Records from a collection:
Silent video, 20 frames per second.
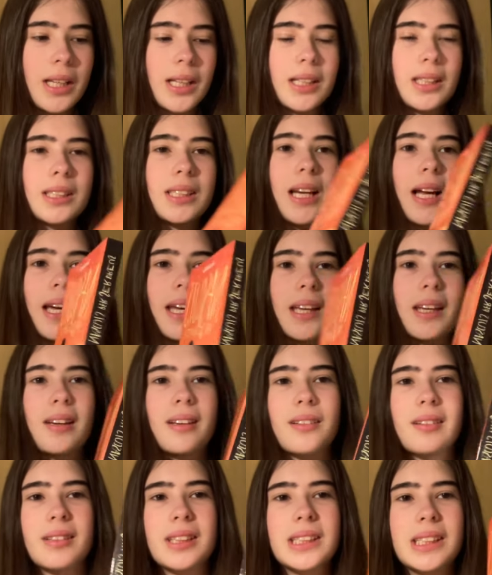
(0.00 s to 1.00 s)
It's like
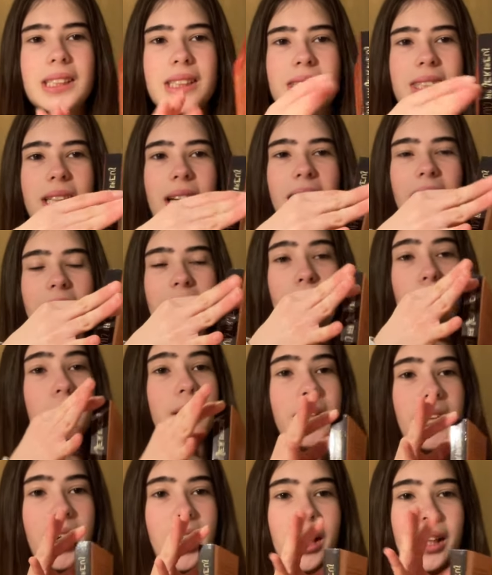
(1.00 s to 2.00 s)
this is a little
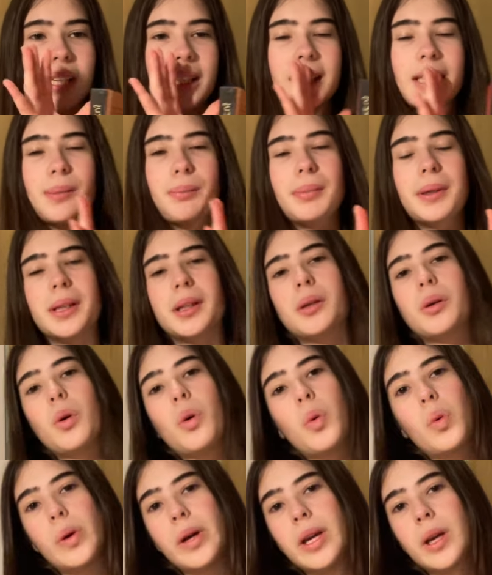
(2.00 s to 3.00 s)
bit ugly, but
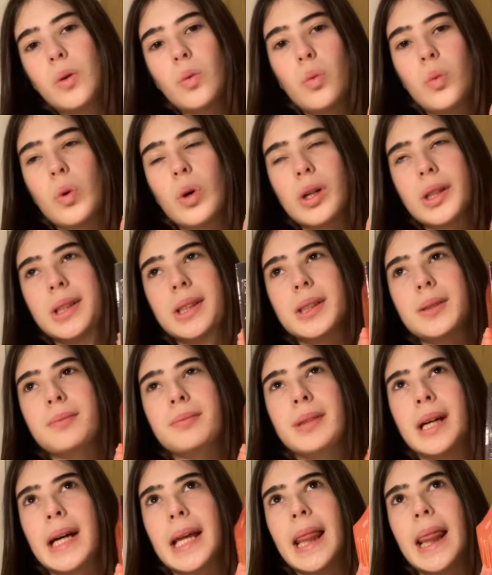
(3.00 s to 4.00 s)
we won't
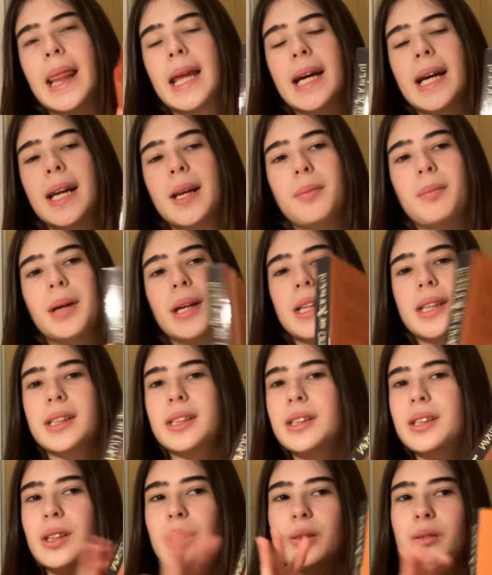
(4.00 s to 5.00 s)
mind that. But
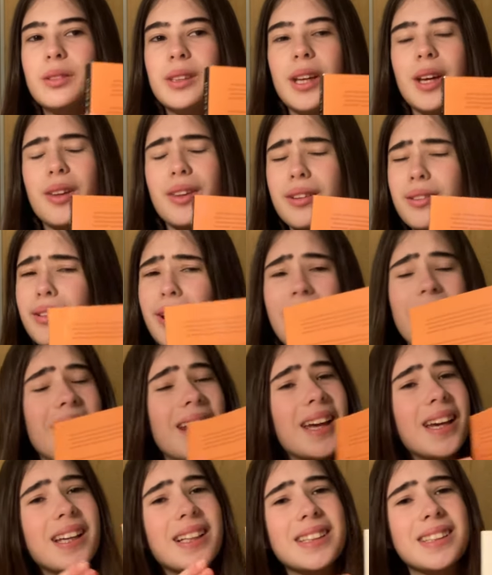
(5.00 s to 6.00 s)
you know, the other
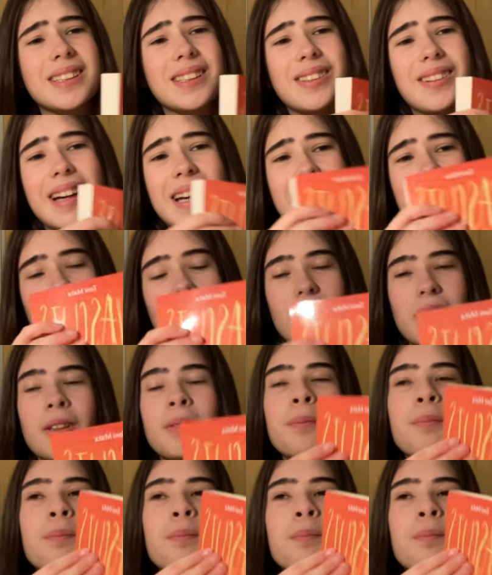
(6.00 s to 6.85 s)
one is quite cute.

■ Description of the task ■
The copy you return must match the records above exactly, minus any images.

■ Answer for the task ■
Silent video, 20 frames per second.
(0.00 s to 1.00 s)
It's like
(1.00 s to 2.00 s)
this is a little
(2.00 s to 3.00 s)
bit ugly, but
(3.00 s to 4.00 s)
we won't
(4.00 s to 5.00 s)
mind that. But
(5.00 s to 6.00 s)
you know, the other
(6.00 s to 6.85 s)
one is quite cute.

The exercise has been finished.